German researchers have revealed a possible reason for the failure of nervous aromatic tumor treatment, and they indicated a new strategy to combat tumors in particular.
Aromi nervous tumor is a cancer that mainly affects children, develops from the cells of the friendly nervous system, and often affects children under the age of five.
The study was conducted by a team led by Yan Dor and Anton Hinsen of the Experimental and Sarlective Research Center in Germany, and published in the “Cancer Discovery” magazine on August 7, and was written by the Yurik Alert website.
Some tumors sometimes decrease without treatment and some grow very quickly, and these tumors often respond well to chemotherapy at the beginning, but they usually return after a year to two years.
The aggressive nervous tumor cells are characterized by an abnormally high number of copies of the MYCN.
The team has discovered that the “JinMy CN” site plays an important role in the aggression of nervous aromatic tumor: if it is present in a specific place, the cancer cells enter into a state of lethargy, and thus become immune to treatment.
The research team proposes a new therapeutic strategy targeting inactive tumor cells, and their approach has already been successful in the laboratory mouse model.
Sleeping cells survive the treatment
“It was especially difficult to treat.”
He explains: “We wanted to know exactly what the gene does in cancer cells, how it can affect the expression of other genes, and how tumors can be destroyed more effectively in the future.”
Hensen has shown, about the instability of the genomic in children’s tumors, previously that these tumor genes are often not found on chromosomes in cell nuclei, but rather on many small DNA molecules with a throat shape within cancer cells.
“When these cells are divided, this DNA is randomly distributed to nascent cells, unlike the chromosome DNA,” he says, as a result, as a result, neurons can contain a mixture of cells, some of which contain large numbers of MYCN genes, others contain very few numbers.

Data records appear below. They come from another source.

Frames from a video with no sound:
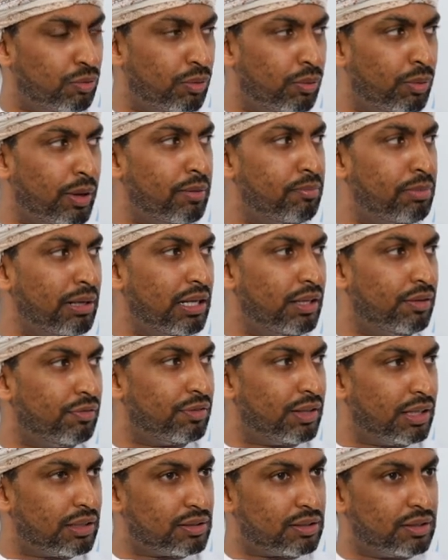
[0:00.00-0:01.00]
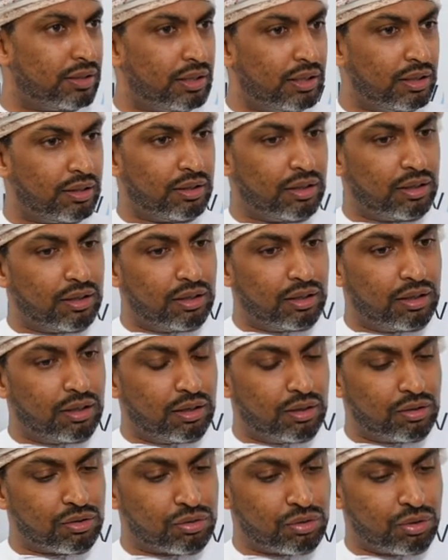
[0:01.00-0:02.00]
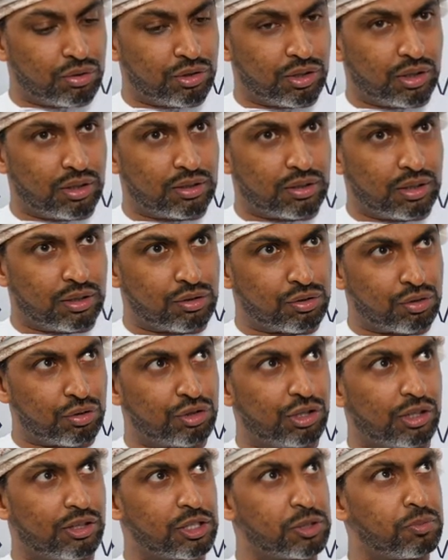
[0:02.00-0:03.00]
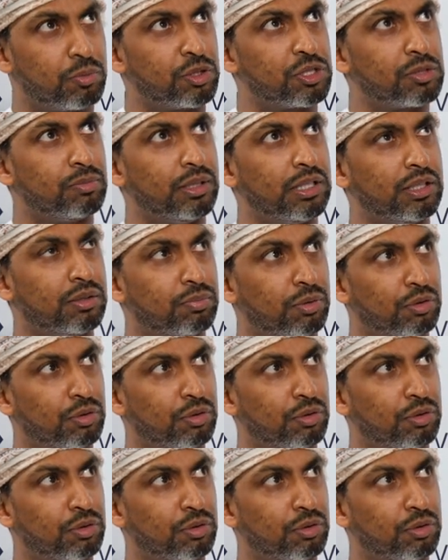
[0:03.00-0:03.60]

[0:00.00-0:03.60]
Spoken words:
We believe that the social responsibility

Through experiments conducted on cultivated cells, mice models, and samples of patients, the researchers managed to demonstrate that aggressive cells with many copies of the “JinMWCN” are alone that destroy chemotherapy.
He explains the role of: “On the other hand, the tumor cells with a few versions of MYCN remain alive, and they enter into a kind of deep sleep.”
It can wake up from this deep sleep with completely incomprehensible waking gifts, which contributes to the return of cancer.
“There are drugs that specifically target hacker, or sleeper cells,” says Dor.
He and his team showed that the combination of chemotherapy – which eliminates fast -growing cells with numerous MIC’s versions – and a second drug that targets hacker cells can significantly improve the results of treatment of neuroma tumor.